Educação: Oferece cursos de capacitação para os operadores do  Sistema Estadual de Defesa do Consumidor, na maioria, servidores dos Procons Municipais.

NÃO PERTURBE - Bloqueio do telemarketing

O consumidor do Rio Grande do Sul pode agora escolher se quer ou não receber ligações telefônicas oferecendo produtos ou serviços.
De acordo com a Lei nº. 13.249, de 8 de setembro de 2009, é possível solicitar o bloqueio de três linhas telefônicas para esse tipo de chamada. Transcorridos 30 dias do bloqueio, as empresas estarão proibidas de realizar ligações de telemarketing sem a autorização do consumidor.

Como fazer o bloqueio
- Basta registrar o(s) número(s) de telefones fixo ou móvel, que estiver em nome do titular da(s) linha(s), na abrangência do Estado do Rio Grande do Sul, no site do Procon-RS clicando no link “Não Perturbe” para realizar o Cadastro para Bloqueio do Recebimento de Ligações de Telemarketing.

Como funciona
- Após 30 dias da inscrição da(s) linha(s) telefônica(s) no “Não Perturbe”, as empresas de telemarketing estarão proibidas de efetuar as ligações.
- A inscrição da(s) linha(s) não bloqueia as chamadas de entidades filantrópicas, que solicitam doações, mensagens de texto e empresas autorizadas pelo titular.
- No caso de ligações de empresas de cobrança, o Código de Defesa do Consumidor, art.42, proíbe chamadas para o trabalho, casa de parentes e/ou vizinhos, informando que o motivo da ligação é a cobrança de dívidas.

Como desbloquear
- Não há prazo determinado para o fim do bloqueio, que pode ser realizado a qualquer momento pelo consumidor, no próprio portal, se desejar receber ligações de uma ou mais empresas de telemarketing.
- Deverá também preencher o “Termo de Autorização” padrão, que pode ser acessado pelo consumidor e pela empresa.
- Este documento deve ficar de posse da empresa.
- A empresa poderá ligar para um número bloqueado somente a partir desta autorização.

Atenção
- A autorização deve seguir o padrão do PROCON/RS e não pode ser utilizada em contratos de adesão ou servir de instrumento para a venda de produtos e serviços.
- O consumidor não pode ser obrigado a assinar uma autorização. Se isso ocorrer, o fato deverá ser comunicado a um órgão de defesa do consumidor pela prática abusiva.

Empresas
- Para consultar a lista dos telefones cadastrados, as empresas também deverão se cadastrar no portal do PROCON/RS.
- Empresas de outros Estados devem consultar o Cadastro antes de efetuarem ligações aos consumidores do Rio Grande do Sul.
- O desrespeito ao bloqueio prevê sanções (multas) estabelecidas no art. 4º § 4º da Lei Nº 13.249.

Como reclamar
- Caso o consumidor tenha efetuado o bloqueio de ligações de telemarketing de sua(s) linha(s) telefônica(s) e receba chamadas desse tipo após os 30 dias, poderá denunciar ao Procon-RS no
 link "Não Perturbe" na página do Procon-RS na internet fazendo Login com CPF e Senha do próprio consumidor cadastrado, clicando no ícone "Denúncia", digitando nome da empresa, telefone, nome do atendente, data, hora e produto oferecido para possibilitar ao Procon Estadual encaminhar processo administrativo contra a empresa reclamada.
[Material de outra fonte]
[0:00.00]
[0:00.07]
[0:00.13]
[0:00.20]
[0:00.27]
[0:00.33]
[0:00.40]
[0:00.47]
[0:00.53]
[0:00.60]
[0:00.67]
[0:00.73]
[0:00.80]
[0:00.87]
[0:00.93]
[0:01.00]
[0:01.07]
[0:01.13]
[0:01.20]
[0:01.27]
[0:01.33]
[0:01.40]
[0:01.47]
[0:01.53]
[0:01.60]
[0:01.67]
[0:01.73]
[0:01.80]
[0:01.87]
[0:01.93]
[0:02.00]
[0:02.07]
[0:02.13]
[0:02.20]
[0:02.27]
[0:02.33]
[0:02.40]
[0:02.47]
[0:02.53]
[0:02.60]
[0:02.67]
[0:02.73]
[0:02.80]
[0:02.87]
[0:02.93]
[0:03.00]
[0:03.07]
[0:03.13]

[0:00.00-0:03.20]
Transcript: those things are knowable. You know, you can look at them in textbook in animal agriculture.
RECALL - Informa o público sobre os defeitos detectados nos produtos

O procedimento pelo qual o fornecedor informa o público sobre os defeitos detectados nos produtos ou serviços que colocou no mercado dá-se o nome de recall (chamamento). Os objetivos essenciais desse tipo de procedimento são o de proteger e preservar a vida, saúde, integridade e segurança do consumidor, bem como de evitar ou minimizar quaisquer espécies de prejuízos, quer de ordem material, quer de ordem moral. O recall deve ser gratuito e, para que alcance seus propósitos, deve alcançar todo o universo de consumidores expostos aos riscos decorrentes dos defeitos detectados nos produtos ou serviços objeto do chamamento. Os consumidores por sua vez, no caso de reparos, devem exigir e guardar o comprovante do serviço efetuado. No Brasil, o instituto do recall está previsto no Código de Defesa do Consumidor, que o define em seu artigo 10, § 1º.
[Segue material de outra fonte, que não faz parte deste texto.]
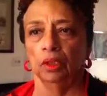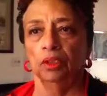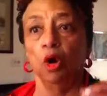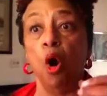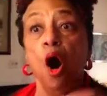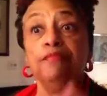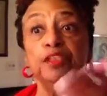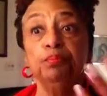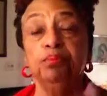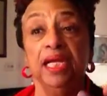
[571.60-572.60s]
the
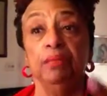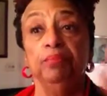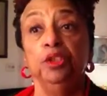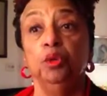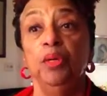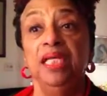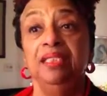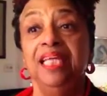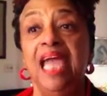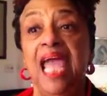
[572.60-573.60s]
offspring between
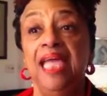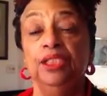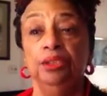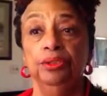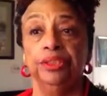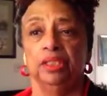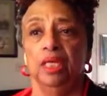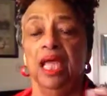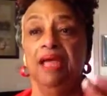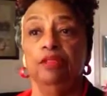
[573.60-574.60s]
the angels
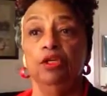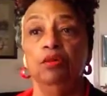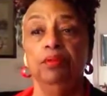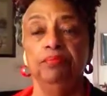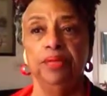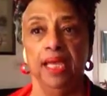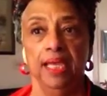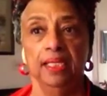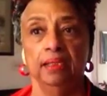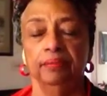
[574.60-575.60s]
and the human
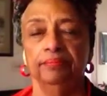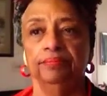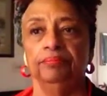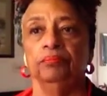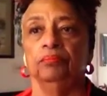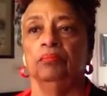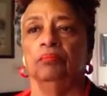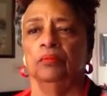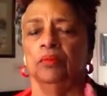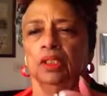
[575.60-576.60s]
being,
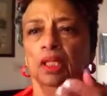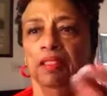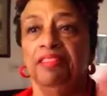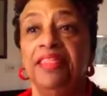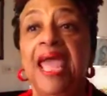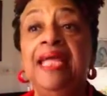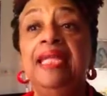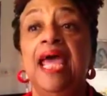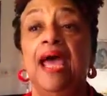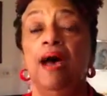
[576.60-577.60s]
they
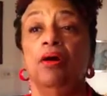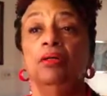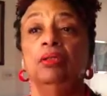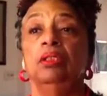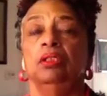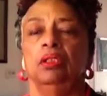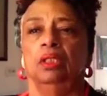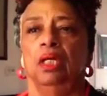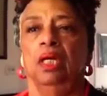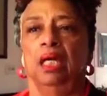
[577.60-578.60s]
now
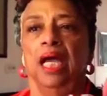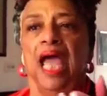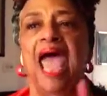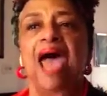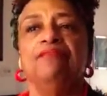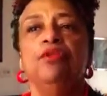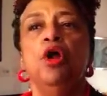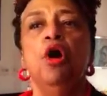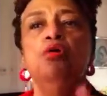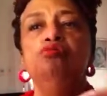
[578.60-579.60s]
have
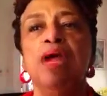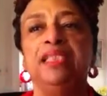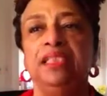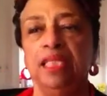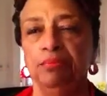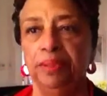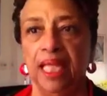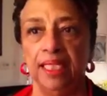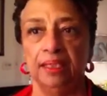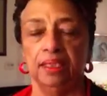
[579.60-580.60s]
no resting
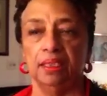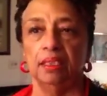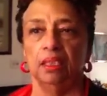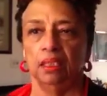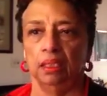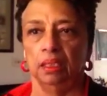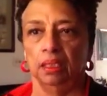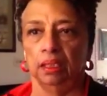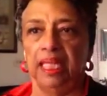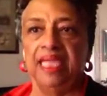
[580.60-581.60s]
place.
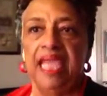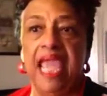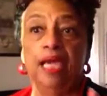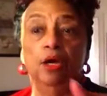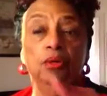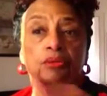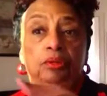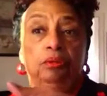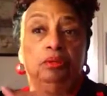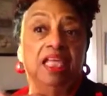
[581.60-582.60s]
They can't
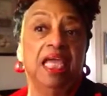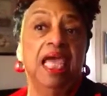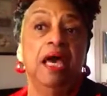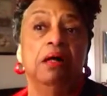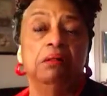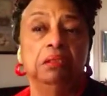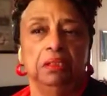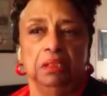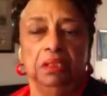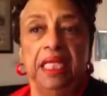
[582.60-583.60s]
go to hell.
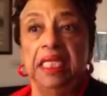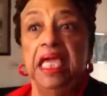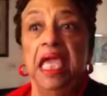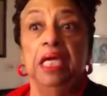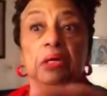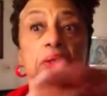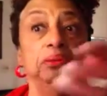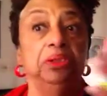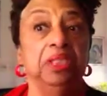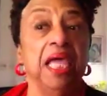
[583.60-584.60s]
They can't
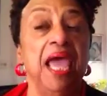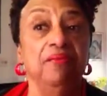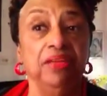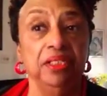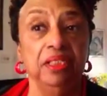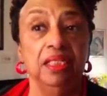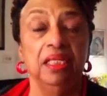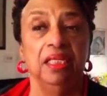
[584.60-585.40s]
go to heaven.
É muito importante que o consumidor efetivamente atenda a esses chamamentos. O que se tem por objetivo, afinal, é a garantia de sua própria segurança, evitando-se a concretização de potenciais acidentes de consumo e, nesse sentido, a realização dos reparos ou substituições dos produtos defeituosos, pelos fornecedores, mostra-se uma prática necessária.